[Dataset entries]
=-=-=

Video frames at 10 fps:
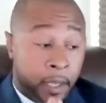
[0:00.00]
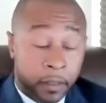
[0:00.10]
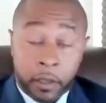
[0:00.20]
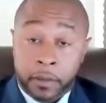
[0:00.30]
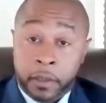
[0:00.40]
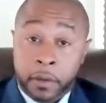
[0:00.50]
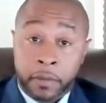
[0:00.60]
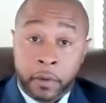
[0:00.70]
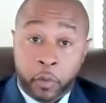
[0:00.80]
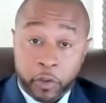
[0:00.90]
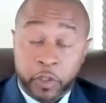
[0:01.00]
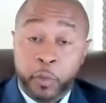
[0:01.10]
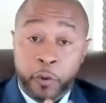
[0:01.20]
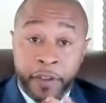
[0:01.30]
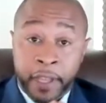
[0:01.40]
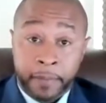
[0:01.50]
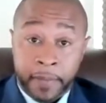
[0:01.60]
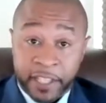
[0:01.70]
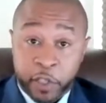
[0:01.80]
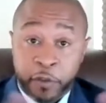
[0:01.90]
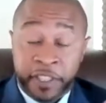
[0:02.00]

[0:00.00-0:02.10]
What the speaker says: The worst movie that you've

=-=-=

What is required:
All of the data above should be printed again exactly, though none of the pictures belong in the copy.

Written answer:
Video frames at 10 fps:
[0:00.00]
[0:00.10]
[0:00.20]
[0:00.30]
[0:00.40]
[0:00.50]
[0:00.60]
[0:00.70]
[0:00.80]
[0:00.90]
[0:01.00]
[0:01.10]
[0:01.20]
[0:01.30]
[0:01.40]
[0:01.50]
[0:01.60]
[0:01.70]
[0:01.80]
[0:01.90]
[0:02.00]

[0:00.00-0:02.10]
What the speaker says: The worst movie that you've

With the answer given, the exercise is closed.